労働契約法及び労働基準法施行規則改正(平成25年4月1日より)
1.有期労働契約の期間の定めのない労働契約への転換
有期労働契約が5年を超えて反復更新された場合は、労働者の申込みにより無期労働契約
(別段の定めがない限り従前と同一の労働条件)に転換させる仕組みの導入。
ただし、原則として6ヶ月以上の空白期間(クーリング期間)があるときは、前の契約期
間を通算しない。)
2.「雇い止め法理」の法定化
有期労働契約の更新等、雇止め法理(判例法理)*を制定法化する。
*有期労働契約の反復更新により無期労働契約と実質的に異ならない状態で存在している
場合、または有期労働契約の期間満了後の雇用継続につき、合理的期待が認められる
場合には、雇い止めが客観的に合理的な理由を欠き、社会通念上相当であると認められ
ないときは有期労働契約が更新(締結)されたとみなすこと。従来より裁判例などで明
ら
かになっていたものです。
なお、 2については平成24年8月10日より施行
3.期間の定めがあることによる不合理な労働条件の禁止
有期契約労働者の労働条件が、期間の定めがあることにより無期契約労働者(いわゆる正
職員)と労働条件が相違する場合、その相違は職務の内容や配置の変更の範囲等を考慮
して、不合理と認められるものであってはならないものとする。
*ここでいう有期労働契約とは1年契約、6ヶ月契約など期間の定めのある労働契約のことをいいます。よって、パート、アルバイト、契約社員、嘱託などの職場での呼称にかかわらず、有期労働契約であれば対象になります。

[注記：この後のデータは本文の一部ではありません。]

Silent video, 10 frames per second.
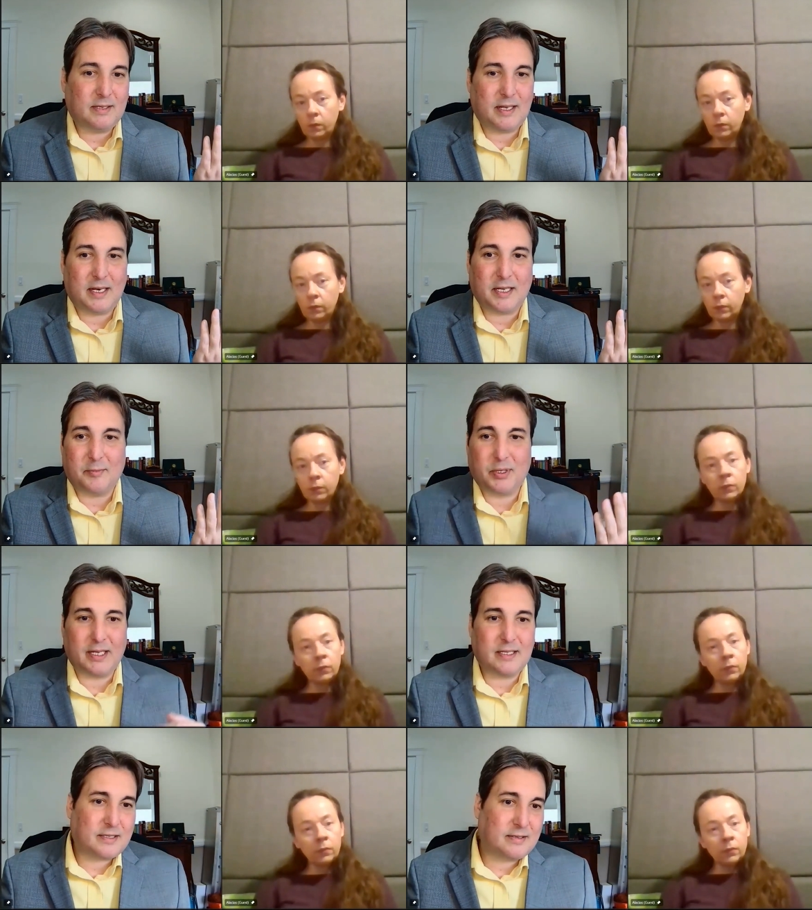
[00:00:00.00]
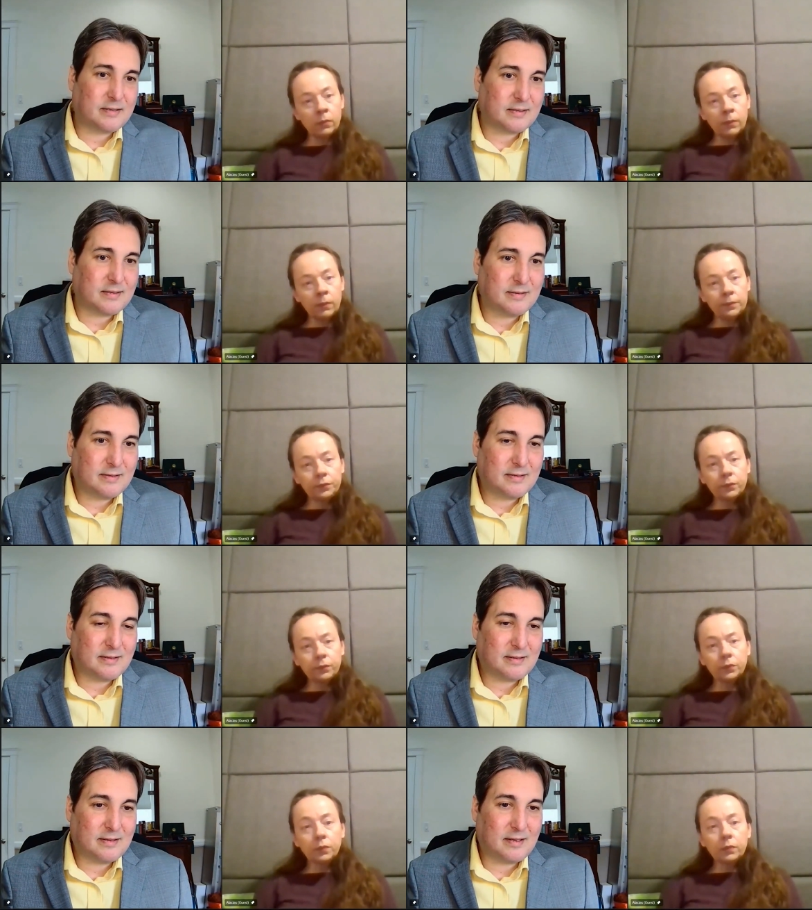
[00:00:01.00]
Speaker 1: any complaints
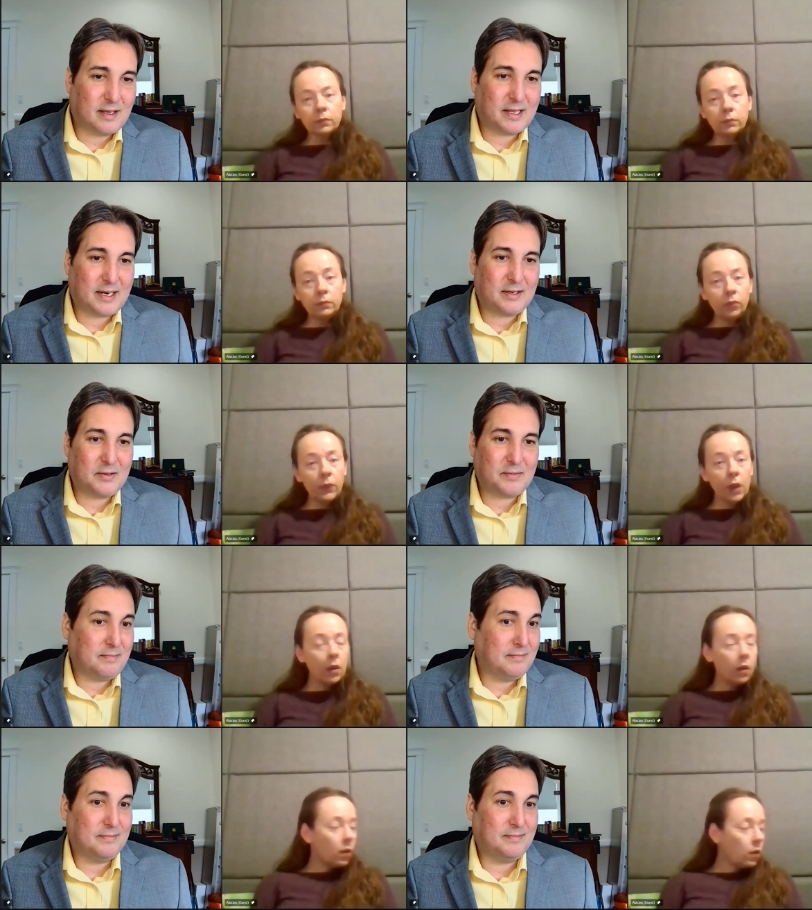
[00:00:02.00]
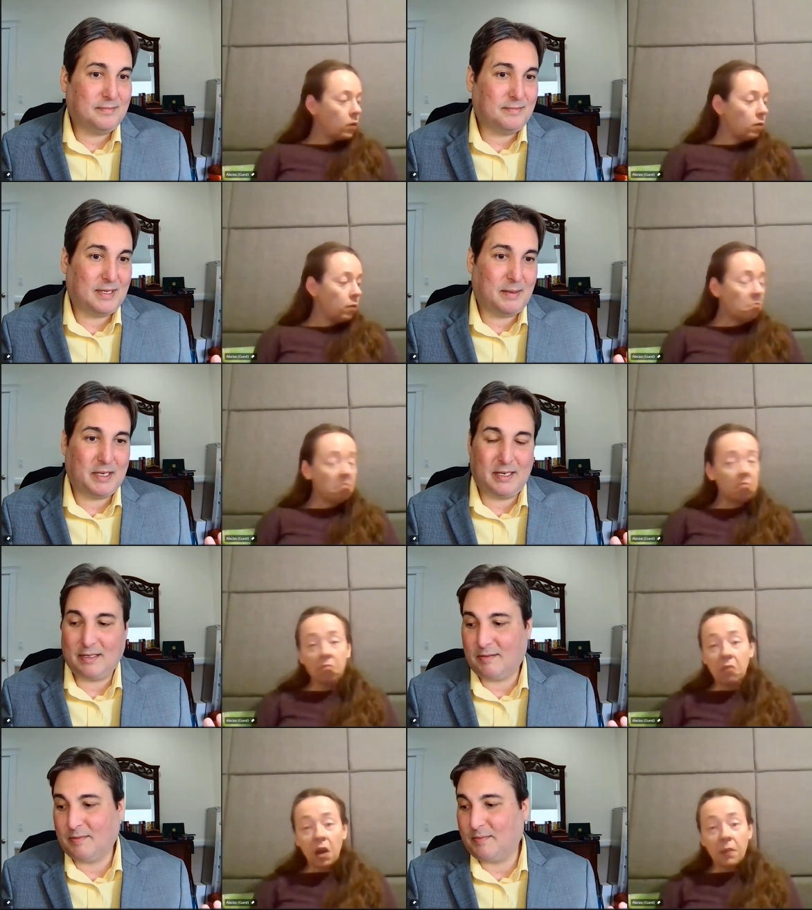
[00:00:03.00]
on that end? I mean,
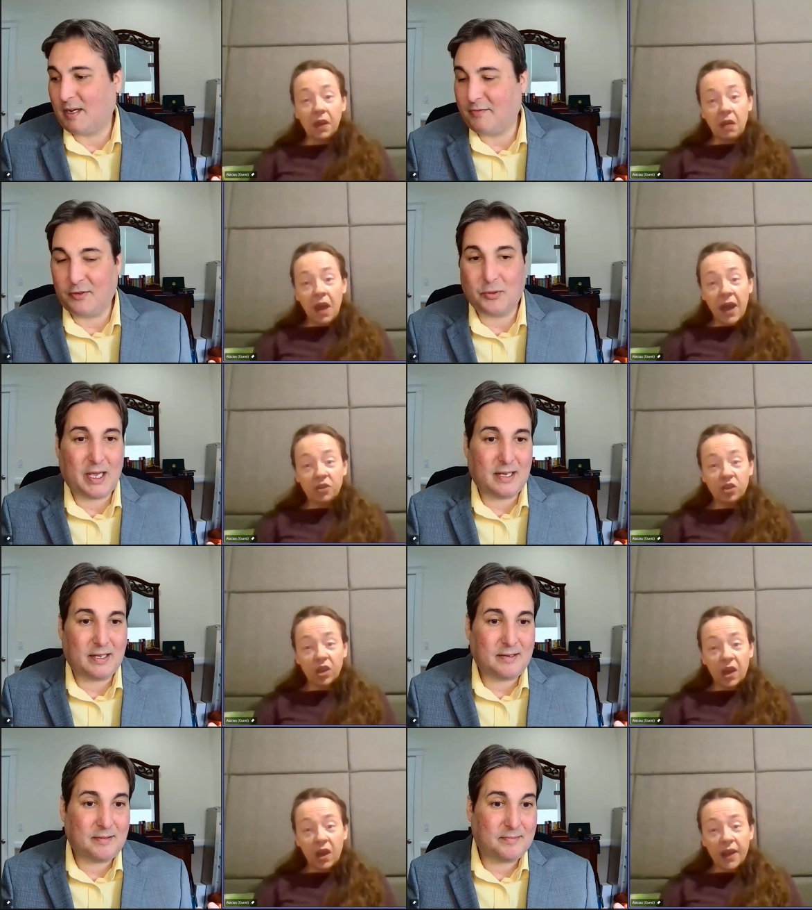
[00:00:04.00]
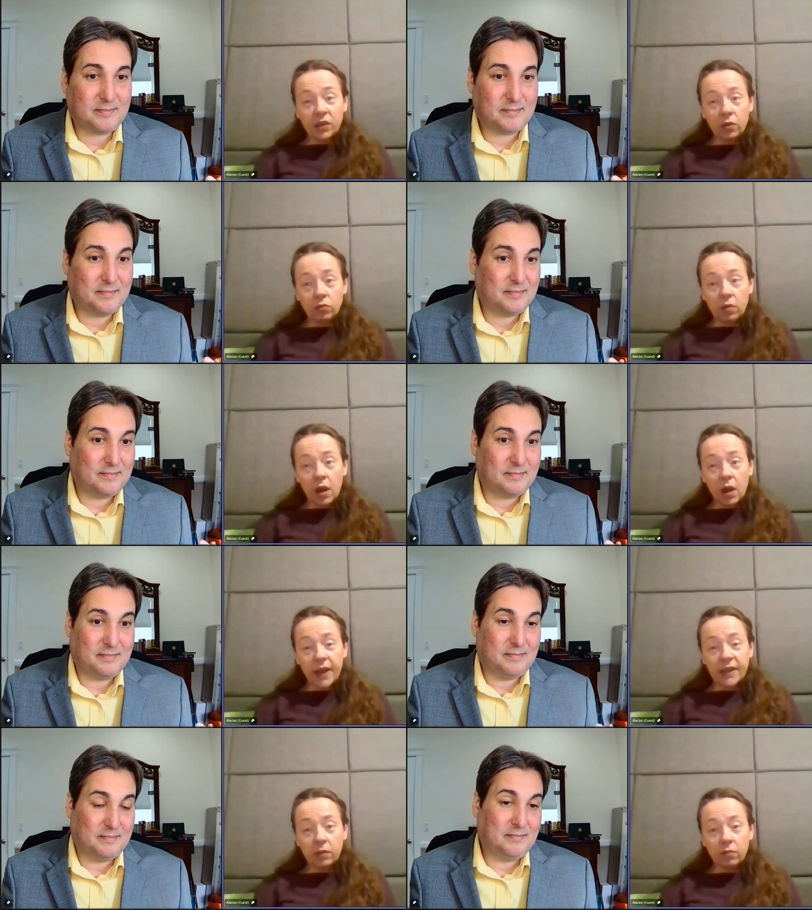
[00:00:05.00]
it's if you can. I,
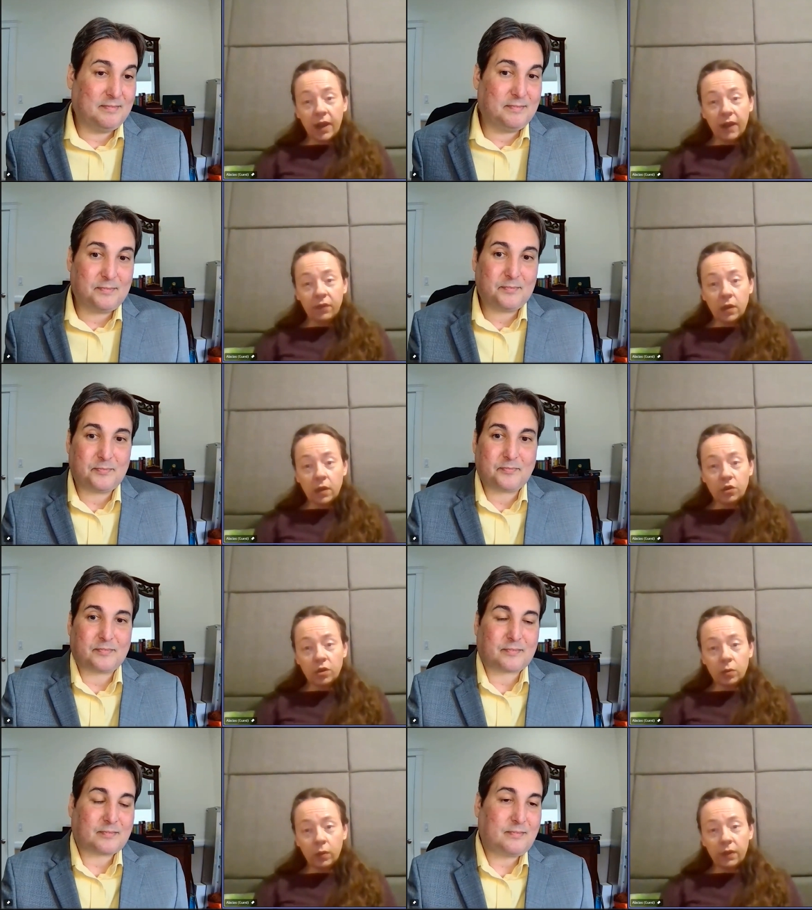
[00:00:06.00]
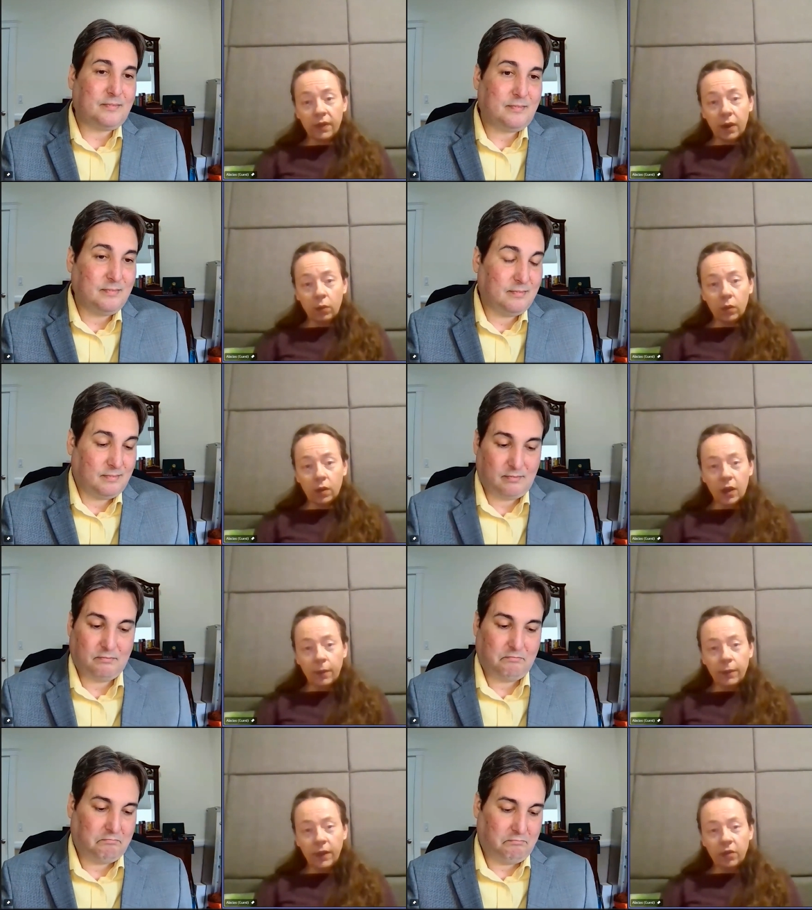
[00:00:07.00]
Speaker 2: I don't have an issue with that one.
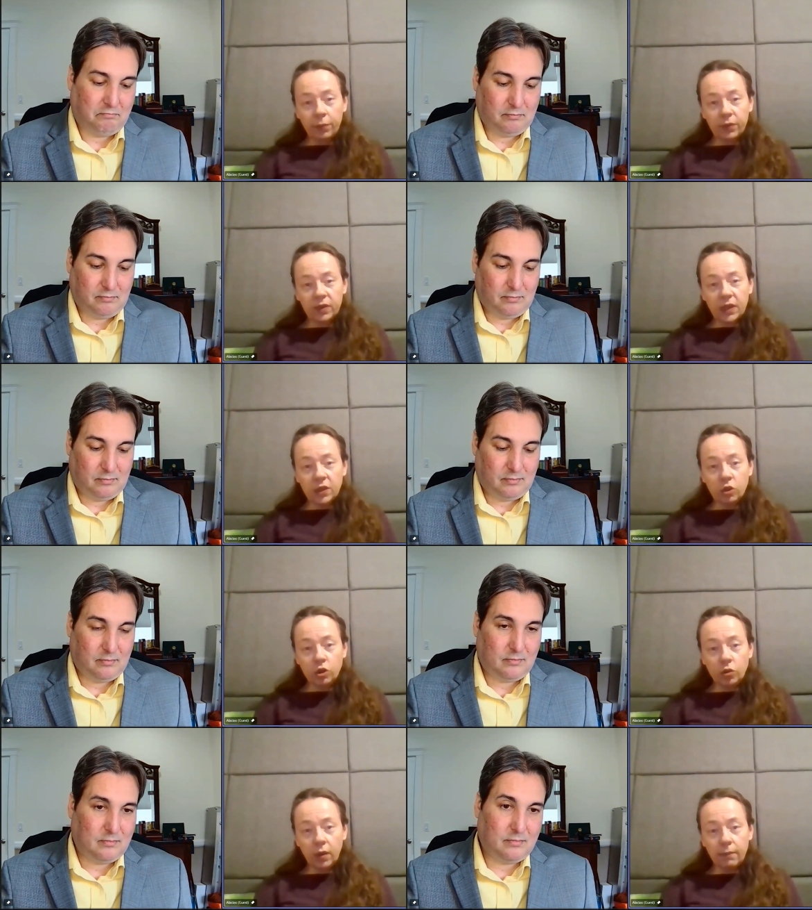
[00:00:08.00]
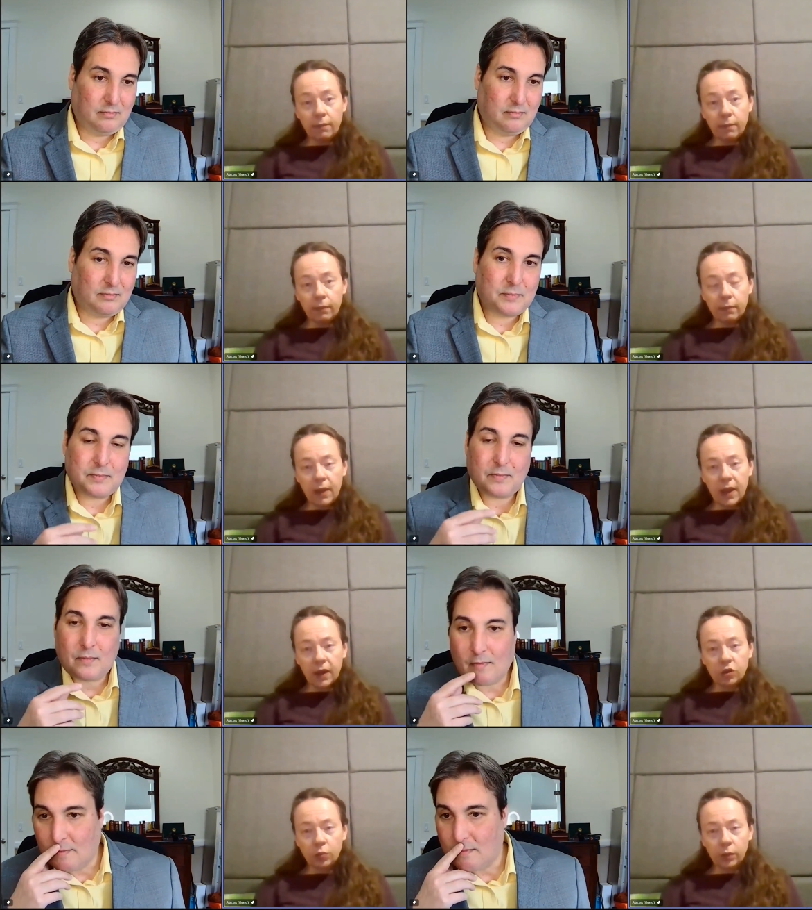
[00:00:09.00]
I mean, the percentage you can
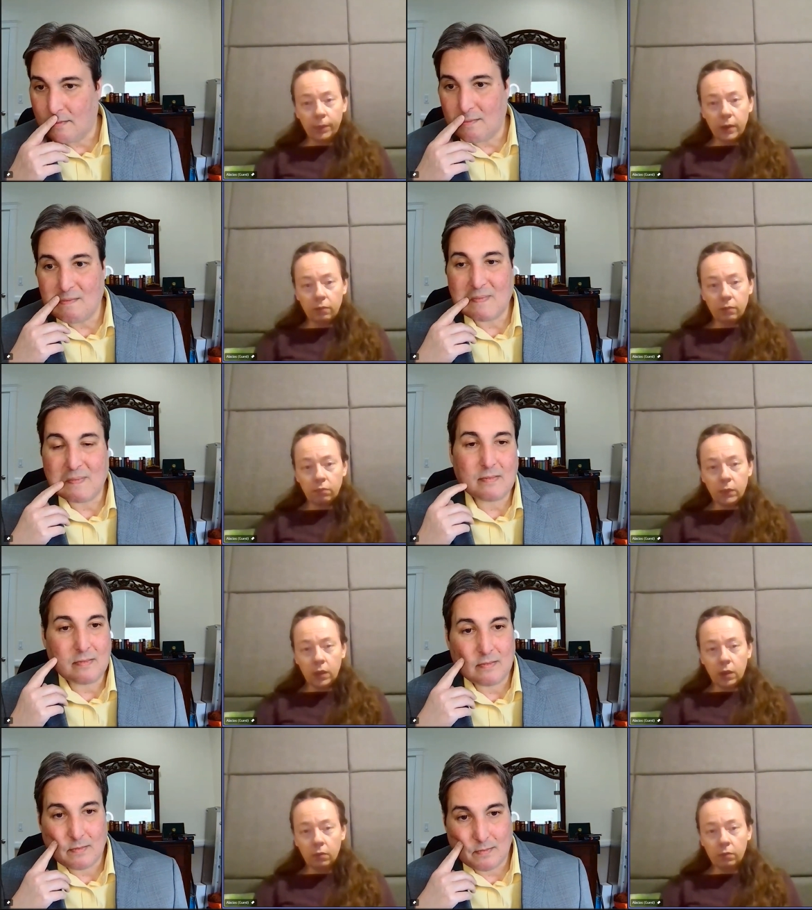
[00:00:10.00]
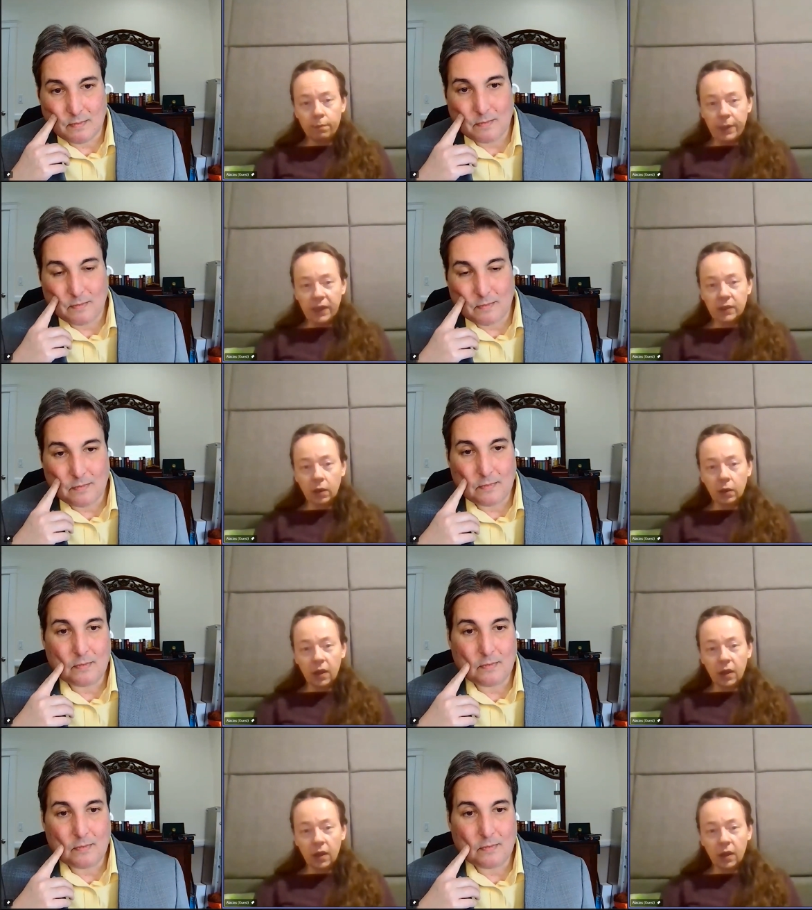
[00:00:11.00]
manage will be, you know, based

Ⅱ.労働契約締結時の労働条件の明示(労働基準法施行規則5条の改正)
労働契約法の改正に併せて、これまで告示事項となっていた更新の基準の明示事項
が労働基準法施行規則に追加されることになりました。
【労働契約の締結時に明示しなければならない事項】
① 契約期間の明示
・期間の定め無し
・期間の定め有り(○年○月○日~○年○月○日)
② 更新の基準の明示(平成25年4月1日より追加)
(1)更新の有無の明示
・自動的に更新する
・更新する場合があり得る
・契約の更新はしない など
(2)更新の基準の明示
・契約期間満了時の業務量により判断する
・労働者の勤務成績、態度により判断する
・労働者の能力により判断する
・会社の経営状況により判断する
・従事している業務の進捗状況により判断する など
※有期労働契約の更新をしない事が明らかな場合には、更新の基準の明示義務
はありません
改正内容の詳細はパンフレット「改正労働契約法のあらまし」(厚生労働省)
★有期雇用特別措置法(平成27年4月1日より施行)★
無期雇用転換の例外として
① 専門的知識等を有する有期雇用労働者(以下「高度専門職」といいます。)と、
② 定年に達した後引き続いて雇用される有期雇用労働者(以下「継続雇用の高齢者」といいます。)
について、その特性に応じた雇用管理に関する特別の措置が講じられる場合に、無期転換申込権発生までの期間に関する特例が適用されます。